You can learn about the AI Task Force's work on the OMG wiki. Then, please look at the Call for Papers and follow the instructions to propose a paper or presentation.
Interoperability Across Blockchain Systems
Blockchain users are starting to express concerns about the challenges of managing complex information flows that span multiple distributed ledger technologies (DLTs), for example in supply chain management. Some of these issues may be mitigated by the development of one or more standards in this area. OMG has put out a Request for Information (RFI) on Blockchain Ecosystem Interoperability to gather more information on the challenges, concerns and potential solutions to interoperability questions.

To hear more and better understand the scope and the opportunity to contribute, you are invited to attend a free webinar led by Mike Bennett, co-chair of OMG's Finance Domain Task Force, on Wednesday 22 January, 8:00 Pacific / 11:00 Eastern/ 1600 UK time.
Cloud Transaction Costs
Rasha Makhlouf, a researcher at the Technical University of Brandenburg in Cottbus, Germany, has published a well-regarded paper in the Journal of Cloud Computing, entitled "Cloudy transaction costs: a dive into cloud computing economics."

Here is an excerpt from the outline: "This paper applies transaction cost theory to cloud computing through a 360-degree industry analysis. Expert interviews with vendor, customer and consultancy sides were conducted to understand costs associated with cloud computing. Findings were validated through a case study."

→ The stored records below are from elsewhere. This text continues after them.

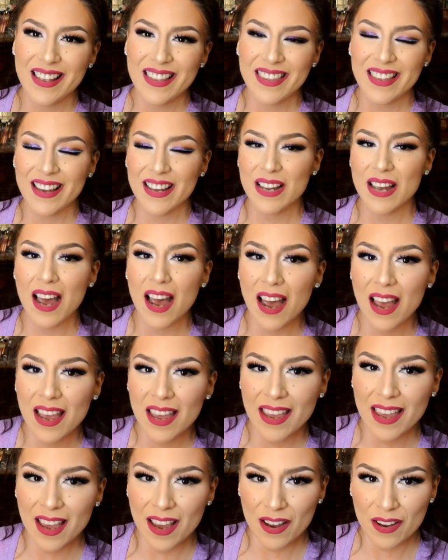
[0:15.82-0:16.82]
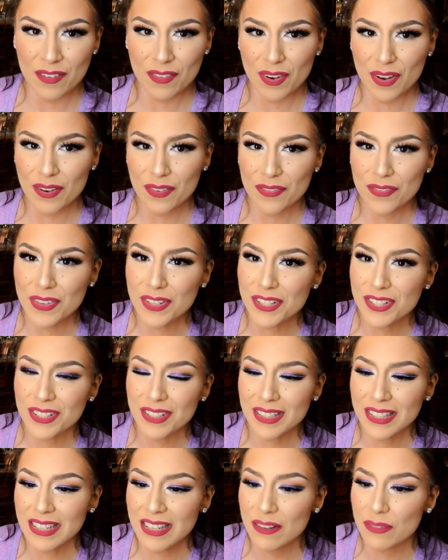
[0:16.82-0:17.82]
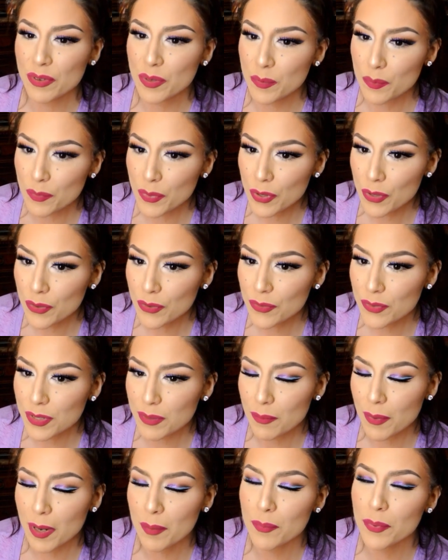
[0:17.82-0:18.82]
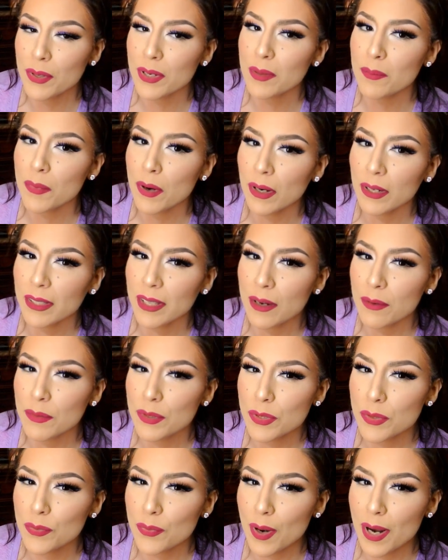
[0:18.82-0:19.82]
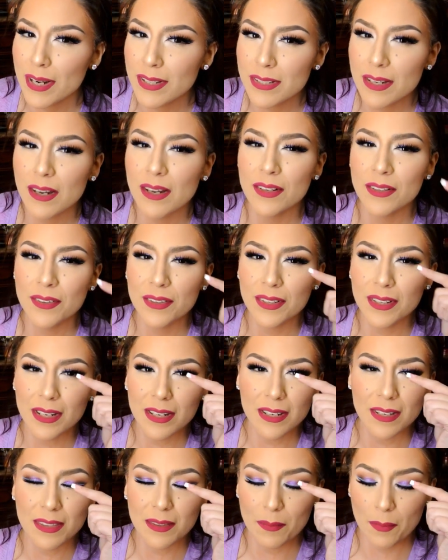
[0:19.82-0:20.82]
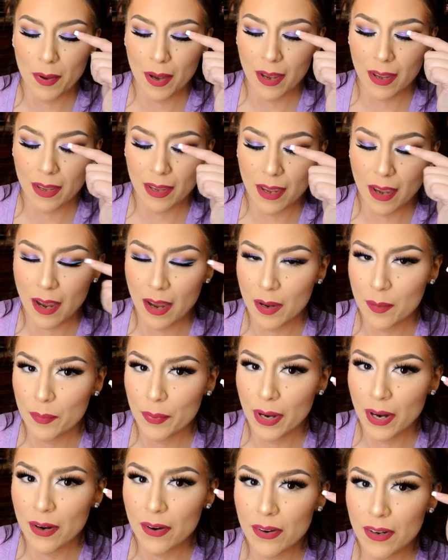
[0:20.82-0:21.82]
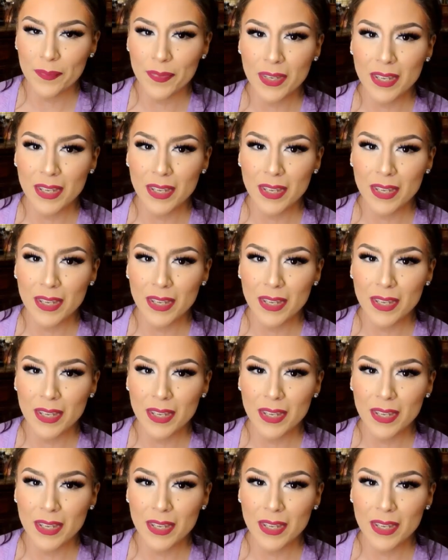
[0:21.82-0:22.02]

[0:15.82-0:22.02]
that I have officially removed my beauty mark that was right underneath my eyebrow.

Data Enrichment or Data Endangerment?
First, some background: Elastic N.V. is a Dutch company that released in 2010 an open source search and data analytics engine, ElasticSearch, built on the Apache Lucene library and programmed in Java. Companies use ElasticSearch to mine data from public sources, such as directories and LinkedIn or Facebook profiles, and make that data available through APIs.

The problem is that some ElasticSearch servers, which store terabytes of data in the cloud, are poorly protected. If you can discover them on the Internet, you may be able to access the data without a password. Often, the data about people is just a handy compilation of millions of already public records; but sometimes there is more sensitive data (passwords or password reset links, e-mail addresses, dates of birth, loan information, and more). You can read here about 8 data breaches that occurred between just November 2018 and November 2019. CISO Magazine reported on November 25 that security experts discovered a server containing data records collected by People Data Labs and OxyData, so-called "data enrichment companies," about 1.2 billion users.

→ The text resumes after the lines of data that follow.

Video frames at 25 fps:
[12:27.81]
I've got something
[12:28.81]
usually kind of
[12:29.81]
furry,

Computerworld: UK Data Science and AI Predictions
Computerworld published on December 30 an article about AI forecasts, focused on the UK, which makes some interesting points in a somewhat disorderly manner (and what's unique about the UK anyway with respect to those forecasts?). Here are some key takeaways:
  • AI funding more than doubled from 2018 to 2019.
  • Many companies are looking to hire their first data scientist (or data science consultant).
  • The new rules about data protection (GDPR) and the issuance of the first multi-million dollar fines are causing companies to think twice about collecting and exploiting personal information, and to look for "white hat" security people who can find vulnerabilities before breaches occur.
  • "Understanding fairness, bias, explainability and robustness of AI models will become as important as understanding their performance and effectiveness" -- one interviewee sees the rise of a "digital ethics officer" function.
  • The emergence of "AI as a Service" packaged solutions, enabling non-AI experts to exploit the technology.